> [WORK INSTRUCTIONS] Nothing other than an exact copy of the records should be returned.

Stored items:
· · ·

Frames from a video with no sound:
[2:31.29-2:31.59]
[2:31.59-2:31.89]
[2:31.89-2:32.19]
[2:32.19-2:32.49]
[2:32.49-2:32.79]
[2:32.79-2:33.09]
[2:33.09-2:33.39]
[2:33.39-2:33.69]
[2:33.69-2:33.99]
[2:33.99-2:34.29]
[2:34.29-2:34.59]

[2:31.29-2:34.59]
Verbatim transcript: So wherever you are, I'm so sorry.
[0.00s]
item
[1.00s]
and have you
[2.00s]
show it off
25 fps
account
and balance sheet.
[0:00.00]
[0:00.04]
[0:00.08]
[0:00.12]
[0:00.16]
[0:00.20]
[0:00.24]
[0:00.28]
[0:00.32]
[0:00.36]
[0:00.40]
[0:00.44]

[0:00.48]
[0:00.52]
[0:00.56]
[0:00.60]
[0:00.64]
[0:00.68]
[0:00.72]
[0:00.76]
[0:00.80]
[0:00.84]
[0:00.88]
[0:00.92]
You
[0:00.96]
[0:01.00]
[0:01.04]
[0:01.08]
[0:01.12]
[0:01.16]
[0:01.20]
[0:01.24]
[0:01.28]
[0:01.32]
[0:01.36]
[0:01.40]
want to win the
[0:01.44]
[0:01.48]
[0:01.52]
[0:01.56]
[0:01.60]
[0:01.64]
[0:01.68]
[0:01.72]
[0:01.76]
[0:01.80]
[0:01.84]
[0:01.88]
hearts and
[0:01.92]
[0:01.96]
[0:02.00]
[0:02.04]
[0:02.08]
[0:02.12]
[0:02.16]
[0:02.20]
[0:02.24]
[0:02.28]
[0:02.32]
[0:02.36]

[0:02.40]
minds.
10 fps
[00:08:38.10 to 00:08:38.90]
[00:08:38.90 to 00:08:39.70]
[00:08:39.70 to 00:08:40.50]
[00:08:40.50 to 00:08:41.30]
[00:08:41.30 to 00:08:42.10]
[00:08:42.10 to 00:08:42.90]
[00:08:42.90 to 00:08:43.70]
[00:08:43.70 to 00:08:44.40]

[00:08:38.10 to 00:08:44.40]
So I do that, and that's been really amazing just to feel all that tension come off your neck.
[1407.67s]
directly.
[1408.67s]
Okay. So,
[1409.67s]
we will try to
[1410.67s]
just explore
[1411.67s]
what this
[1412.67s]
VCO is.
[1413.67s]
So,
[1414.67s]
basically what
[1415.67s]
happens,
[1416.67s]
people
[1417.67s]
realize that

· · ·

> [WRITTEN SOLUTION]
Frames from a video with no sound:
[2:31.29-2:31.59]
[2:31.59-2:31.89]
[2:31.89-2:32.19]
[2:32.19-2:32.49]
[2:32.49-2:32.79]
[2:32.79-2:33.09]
[2:33.09-2:33.39]
[2:33.39-2:33.69]
[2:33.69-2:33.99]
[2:33.99-2:34.29]
[2:34.29-2:34.59]

[2:31.29-2:34.59]
Verbatim transcript: So wherever you are, I'm so sorry.
[0.00s]
item
[1.00s]
and have you
[2.00s]
show it off
25 fps
account
and balance sheet.
[0:00.00]
[0:00.04]
[0:00.08]
[0:00.12]
[0:00.16]
[0:00.20]
[0:00.24]
[0:00.28]
[0:00.32]
[0:00.36]
[0:00.40]
[0:00.44]

[0:00.48]
[0:00.52]
[0:00.56]
[0:00.60]
[0:00.64]
[0:00.68]
[0:00.72]
[0:00.76]
[0:00.80]
[0:00.84]
[0:00.88]
[0:00.92]
You
[0:00.96]
[0:01.00]
[0:01.04]
[0:01.08]
[0:01.12]
[0:01.16]
[0:01.20]
[0:01.24]
[0:01.28]
[0:01.32]
[0:01.36]
[0:01.40]
want to win the
[0:01.44]
[0:01.48]
[0:01.52]
[0:01.56]
[0:01.60]
[0:01.64]
[0:01.68]
[0:01.72]
[0:01.76]
[0:01.80]
[0:01.84]
[0:01.88]
hearts and
[0:01.92]
[0:01.96]
[0:02.00]
[0:02.04]
[0:02.08]
[0:02.12]
[0:02.16]
[0:02.20]
[0:02.24]
[0:02.28]
[0:02.32]
[0:02.36]

[0:02.40]
minds.
10 fps
[00:08:38.10 to 00:08:38.90]
[00:08:38.90 to 00:08:39.70]
[00:08:39.70 to 00:08:40.50]
[00:08:40.50 to 00:08:41.30]
[00:08:41.30 to 00:08:42.10]
[00:08:42.10 to 00:08:42.90]
[00:08:42.90 to 00:08:43.70]
[00:08:43.70 to 00:08:44.40]

[00:08:38.10 to 00:08:44.40]
So I do that, and that's been really amazing just to feel all that tension come off your neck.
[1407.67s]
directly.
[1408.67s]
Okay. So,
[1409.67s]
we will try to
[1410.67s]
just explore
[1411.67s]
what this
[1412.67s]
VCO is.
[1413.67s]
So,
[1414.67s]
basically what
[1415.67s]
happens,
[1416.67s]
people
[1417.67s]
realize that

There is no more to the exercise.